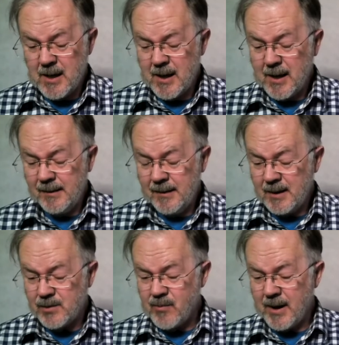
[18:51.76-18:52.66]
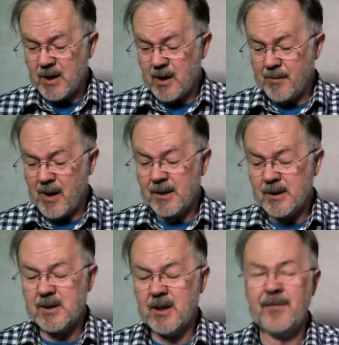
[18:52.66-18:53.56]
in these radio
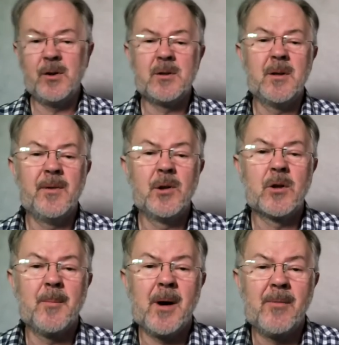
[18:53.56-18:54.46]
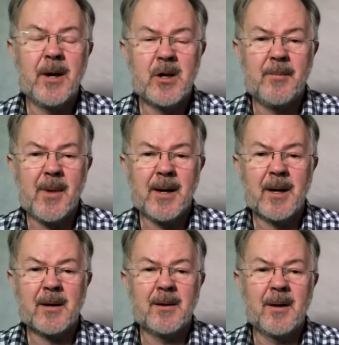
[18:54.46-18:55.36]
mics, and if you look at my radio mic
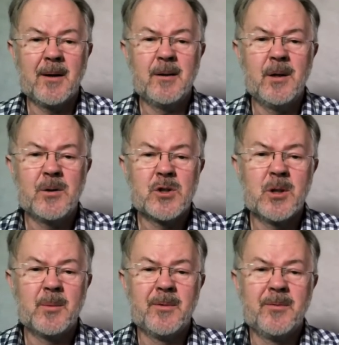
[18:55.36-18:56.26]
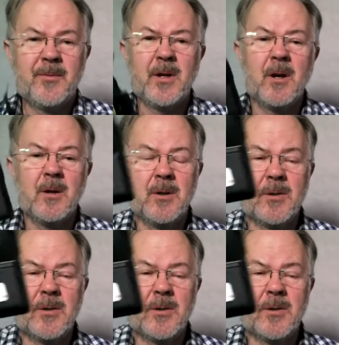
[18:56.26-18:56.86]
YouTube video, you'll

Activity: Print the listing again exactly, please. Keep the pictures out of it.

Exercise solution:
[18:51.76-18:52.66]
[18:52.66-18:53.56]
in these radio
[18:53.56-18:54.46]
[18:54.46-18:55.36]
mics, and if you look at my radio mic
[18:55.36-18:56.26]
[18:56.26-18:56.86]
YouTube video, you'll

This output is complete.